---------- PROVIDED RECORDS
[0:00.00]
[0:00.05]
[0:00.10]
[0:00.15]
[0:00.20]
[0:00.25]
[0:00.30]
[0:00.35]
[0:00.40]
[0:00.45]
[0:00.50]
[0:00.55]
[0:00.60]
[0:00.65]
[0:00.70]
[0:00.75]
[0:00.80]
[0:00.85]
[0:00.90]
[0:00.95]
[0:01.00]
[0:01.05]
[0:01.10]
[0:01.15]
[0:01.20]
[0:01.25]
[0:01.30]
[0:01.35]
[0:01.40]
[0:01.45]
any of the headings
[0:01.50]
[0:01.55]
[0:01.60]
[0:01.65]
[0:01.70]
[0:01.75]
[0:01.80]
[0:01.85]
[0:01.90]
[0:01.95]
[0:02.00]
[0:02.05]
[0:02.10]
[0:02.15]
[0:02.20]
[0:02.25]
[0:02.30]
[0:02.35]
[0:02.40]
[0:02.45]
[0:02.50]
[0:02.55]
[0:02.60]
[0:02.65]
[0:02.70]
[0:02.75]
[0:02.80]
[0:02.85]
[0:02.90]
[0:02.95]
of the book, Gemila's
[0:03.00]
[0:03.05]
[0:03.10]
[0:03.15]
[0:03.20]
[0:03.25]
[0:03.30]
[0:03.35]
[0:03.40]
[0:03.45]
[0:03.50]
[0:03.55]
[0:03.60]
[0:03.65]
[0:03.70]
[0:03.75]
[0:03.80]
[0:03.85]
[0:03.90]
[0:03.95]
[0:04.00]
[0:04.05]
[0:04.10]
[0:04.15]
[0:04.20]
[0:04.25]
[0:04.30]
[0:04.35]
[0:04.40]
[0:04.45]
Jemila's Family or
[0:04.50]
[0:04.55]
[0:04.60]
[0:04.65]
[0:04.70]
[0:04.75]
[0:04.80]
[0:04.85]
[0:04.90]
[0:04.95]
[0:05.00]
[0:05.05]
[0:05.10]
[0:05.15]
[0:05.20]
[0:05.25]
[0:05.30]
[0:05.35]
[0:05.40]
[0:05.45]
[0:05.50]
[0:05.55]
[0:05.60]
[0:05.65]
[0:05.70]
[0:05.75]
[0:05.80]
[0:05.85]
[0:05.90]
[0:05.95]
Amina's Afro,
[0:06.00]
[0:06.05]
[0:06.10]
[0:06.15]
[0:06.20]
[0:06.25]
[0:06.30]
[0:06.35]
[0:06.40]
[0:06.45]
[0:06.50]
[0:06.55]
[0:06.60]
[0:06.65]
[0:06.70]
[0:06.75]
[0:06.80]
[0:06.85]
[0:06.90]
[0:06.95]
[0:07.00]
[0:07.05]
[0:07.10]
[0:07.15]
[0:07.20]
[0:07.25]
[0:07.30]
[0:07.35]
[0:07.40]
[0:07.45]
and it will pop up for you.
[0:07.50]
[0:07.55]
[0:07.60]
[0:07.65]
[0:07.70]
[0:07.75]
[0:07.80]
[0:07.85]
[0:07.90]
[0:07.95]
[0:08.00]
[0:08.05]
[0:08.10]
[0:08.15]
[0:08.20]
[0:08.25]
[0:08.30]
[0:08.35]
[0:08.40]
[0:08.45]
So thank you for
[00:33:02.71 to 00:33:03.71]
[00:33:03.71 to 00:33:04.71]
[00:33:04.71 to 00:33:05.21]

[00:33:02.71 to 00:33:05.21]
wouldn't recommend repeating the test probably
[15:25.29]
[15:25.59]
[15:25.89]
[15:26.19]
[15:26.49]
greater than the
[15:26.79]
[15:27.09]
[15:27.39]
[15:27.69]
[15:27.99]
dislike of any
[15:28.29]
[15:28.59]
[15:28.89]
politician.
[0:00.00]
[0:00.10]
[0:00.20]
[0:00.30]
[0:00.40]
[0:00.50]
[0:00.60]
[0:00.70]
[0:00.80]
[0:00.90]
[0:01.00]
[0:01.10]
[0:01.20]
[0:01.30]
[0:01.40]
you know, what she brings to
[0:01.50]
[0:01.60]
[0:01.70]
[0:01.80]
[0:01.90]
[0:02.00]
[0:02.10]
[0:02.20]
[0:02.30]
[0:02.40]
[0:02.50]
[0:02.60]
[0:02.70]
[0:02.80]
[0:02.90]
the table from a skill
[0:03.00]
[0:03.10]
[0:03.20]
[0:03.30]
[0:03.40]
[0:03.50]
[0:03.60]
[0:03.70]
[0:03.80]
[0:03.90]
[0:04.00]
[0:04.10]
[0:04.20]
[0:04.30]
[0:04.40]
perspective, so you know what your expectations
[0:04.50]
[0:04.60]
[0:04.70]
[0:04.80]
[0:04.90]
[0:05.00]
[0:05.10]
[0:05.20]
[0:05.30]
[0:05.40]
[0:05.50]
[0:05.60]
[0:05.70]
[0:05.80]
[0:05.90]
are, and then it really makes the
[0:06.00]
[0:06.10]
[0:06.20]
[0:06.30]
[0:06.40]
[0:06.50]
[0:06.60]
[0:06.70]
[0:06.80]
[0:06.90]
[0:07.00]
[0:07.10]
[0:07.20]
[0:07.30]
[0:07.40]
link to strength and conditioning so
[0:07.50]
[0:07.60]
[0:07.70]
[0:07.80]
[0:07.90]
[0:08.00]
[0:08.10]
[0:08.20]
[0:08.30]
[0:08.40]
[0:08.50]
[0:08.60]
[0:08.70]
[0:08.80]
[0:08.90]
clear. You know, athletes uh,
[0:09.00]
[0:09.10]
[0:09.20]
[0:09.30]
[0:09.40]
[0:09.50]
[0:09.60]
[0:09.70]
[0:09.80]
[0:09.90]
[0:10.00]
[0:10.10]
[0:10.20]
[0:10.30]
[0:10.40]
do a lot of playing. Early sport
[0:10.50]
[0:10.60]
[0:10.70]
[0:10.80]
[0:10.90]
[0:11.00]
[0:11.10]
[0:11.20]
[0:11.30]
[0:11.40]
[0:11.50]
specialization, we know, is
--------------------
● **WORK REQUEST**: The full listing, retyped exactly, is the expected answer.

● **EXERCISE RESPONSE**:
[0:00.00]
[0:00.05]
[0:00.10]
[0:00.15]
[0:00.20]
[0:00.25]
[0:00.30]
[0:00.35]
[0:00.40]
[0:00.45]
[0:00.50]
[0:00.55]
[0:00.60]
[0:00.65]
[0:00.70]
[0:00.75]
[0:00.80]
[0:00.85]
[0:00.90]
[0:00.95]
[0:01.00]
[0:01.05]
[0:01.10]
[0:01.15]
[0:01.20]
[0:01.25]
[0:01.30]
[0:01.35]
[0:01.40]
[0:01.45]
any of the headings
[0:01.50]
[0:01.55]
[0:01.60]
[0:01.65]
[0:01.70]
[0:01.75]
[0:01.80]
[0:01.85]
[0:01.90]
[0:01.95]
[0:02.00]
[0:02.05]
[0:02.10]
[0:02.15]
[0:02.20]
[0:02.25]
[0:02.30]
[0:02.35]
[0:02.40]
[0:02.45]
[0:02.50]
[0:02.55]
[0:02.60]
[0:02.65]
[0:02.70]
[0:02.75]
[0:02.80]
[0:02.85]
[0:02.90]
[0:02.95]
of the book, Gemila's
[0:03.00]
[0:03.05]
[0:03.10]
[0:03.15]
[0:03.20]
[0:03.25]
[0:03.30]
[0:03.35]
[0:03.40]
[0:03.45]
[0:03.50]
[0:03.55]
[0:03.60]
[0:03.65]
[0:03.70]
[0:03.75]
[0:03.80]
[0:03.85]
[0:03.90]
[0:03.95]
[0:04.00]
[0:04.05]
[0:04.10]
[0:04.15]
[0:04.20]
[0:04.25]
[0:04.30]
[0:04.35]
[0:04.40]
[0:04.45]
Jemila's Family or
[0:04.50]
[0:04.55]
[0:04.60]
[0:04.65]
[0:04.70]
[0:04.75]
[0:04.80]
[0:04.85]
[0:04.90]
[0:04.95]
[0:05.00]
[0:05.05]
[0:05.10]
[0:05.15]
[0:05.20]
[0:05.25]
[0:05.30]
[0:05.35]
[0:05.40]
[0:05.45]
[0:05.50]
[0:05.55]
[0:05.60]
[0:05.65]
[0:05.70]
[0:05.75]
[0:05.80]
[0:05.85]
[0:05.90]
[0:05.95]
Amina's Afro,
[0:06.00]
[0:06.05]
[0:06.10]
[0:06.15]
[0:06.20]
[0:06.25]
[0:06.30]
[0:06.35]
[0:06.40]
[0:06.45]
[0:06.50]
[0:06.55]
[0:06.60]
[0:06.65]
[0:06.70]
[0:06.75]
[0:06.80]
[0:06.85]
[0:06.90]
[0:06.95]
[0:07.00]
[0:07.05]
[0:07.10]
[0:07.15]
[0:07.20]
[0:07.25]
[0:07.30]
[0:07.35]
[0:07.40]
[0:07.45]
and it will pop up for you.
[0:07.50]
[0:07.55]
[0:07.60]
[0:07.65]
[0:07.70]
[0:07.75]
[0:07.80]
[0:07.85]
[0:07.90]
[0:07.95]
[0:08.00]
[0:08.05]
[0:08.10]
[0:08.15]
[0:08.20]
[0:08.25]
[0:08.30]
[0:08.35]
[0:08.40]
[0:08.45]
So thank you for
[00:33:02.71 to 00:33:03.71]
[00:33:03.71 to 00:33:04.71]
[00:33:04.71 to 00:33:05.21]

[00:33:02.71 to 00:33:05.21]
wouldn't recommend repeating the test probably
[15:25.29]
[15:25.59]
[15:25.89]
[15:26.19]
[15:26.49]
greater than the
[15:26.79]
[15:27.09]
[15:27.39]
[15:27.69]
[15:27.99]
dislike of any
[15:28.29]
[15:28.59]
[15:28.89]
politician.
[0:00.00]
[0:00.10]
[0:00.20]
[0:00.30]
[0:00.40]
[0:00.50]
[0:00.60]
[0:00.70]
[0:00.80]
[0:00.90]
[0:01.00]
[0:01.10]
[0:01.20]
[0:01.30]
[0:01.40]
you know, what she brings to
[0:01.50]
[0:01.60]
[0:01.70]
[0:01.80]
[0:01.90]
[0:02.00]
[0:02.10]
[0:02.20]
[0:02.30]
[0:02.40]
[0:02.50]
[0:02.60]
[0:02.70]
[0:02.80]
[0:02.90]
the table from a skill
[0:03.00]
[0:03.10]
[0:03.20]
[0:03.30]
[0:03.40]
[0:03.50]
[0:03.60]
[0:03.70]
[0:03.80]
[0:03.90]
[0:04.00]
[0:04.10]
[0:04.20]
[0:04.30]
[0:04.40]
perspective, so you know what your expectations
[0:04.50]
[0:04.60]
[0:04.70]
[0:04.80]
[0:04.90]
[0:05.00]
[0:05.10]
[0:05.20]
[0:05.30]
[0:05.40]
[0:05.50]
[0:05.60]
[0:05.70]
[0:05.80]
[0:05.90]
are, and then it really makes the
[0:06.00]
[0:06.10]
[0:06.20]
[0:06.30]
[0:06.40]
[0:06.50]
[0:06.60]
[0:06.70]
[0:06.80]
[0:06.90]
[0:07.00]
[0:07.10]
[0:07.20]
[0:07.30]
[0:07.40]
link to strength and conditioning so
[0:07.50]
[0:07.60]
[0:07.70]
[0:07.80]
[0:07.90]
[0:08.00]
[0:08.10]
[0:08.20]
[0:08.30]
[0:08.40]
[0:08.50]
[0:08.60]
[0:08.70]
[0:08.80]
[0:08.90]
clear. You know, athletes uh,
[0:09.00]
[0:09.10]
[0:09.20]
[0:09.30]
[0:09.40]
[0:09.50]
[0:09.60]
[0:09.70]
[0:09.80]
[0:09.90]
[0:10.00]
[0:10.10]
[0:10.20]
[0:10.30]
[0:10.40]
do a lot of playing. Early sport
[0:10.50]
[0:10.60]
[0:10.70]
[0:10.80]
[0:10.90]
[0:11.00]
[0:11.10]
[0:11.20]
[0:11.30]
[0:11.40]
[0:11.50]
specialization, we know, is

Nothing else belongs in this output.